### [Data records]

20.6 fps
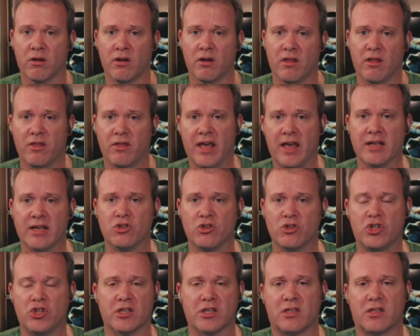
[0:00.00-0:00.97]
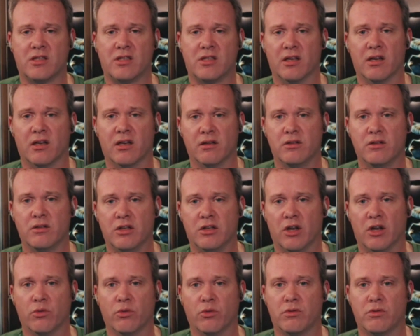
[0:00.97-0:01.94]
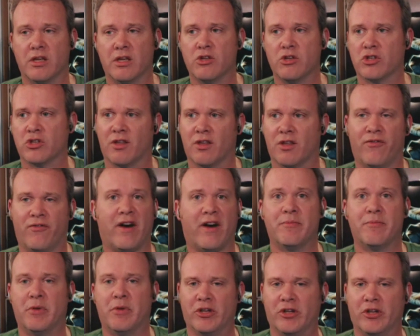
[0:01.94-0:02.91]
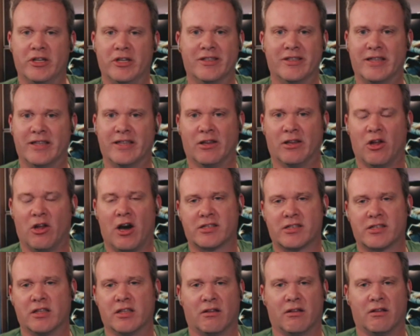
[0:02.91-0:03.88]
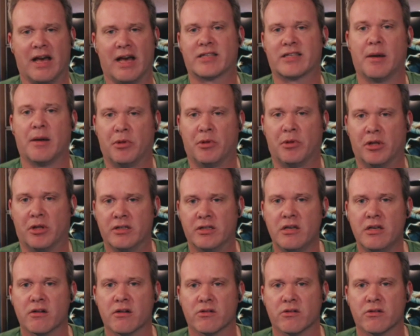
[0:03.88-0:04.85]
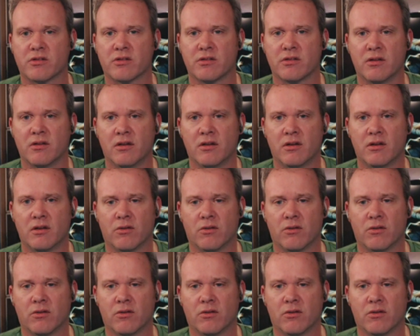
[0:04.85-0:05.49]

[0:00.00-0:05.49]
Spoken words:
than just the 5 million that they lost in the last couple of years, right?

### [Your objective]
Output the listing above in full and exactly, with pictures excluded.

### [Response]
20.6 fps
[0:00.00-0:00.97]
[0:00.97-0:01.94]
[0:01.94-0:02.91]
[0:02.91-0:03.88]
[0:03.88-0:04.85]
[0:04.85-0:05.49]

[0:00.00-0:05.49]
Spoken words:
than just the 5 million that they lost in the last couple of years, right?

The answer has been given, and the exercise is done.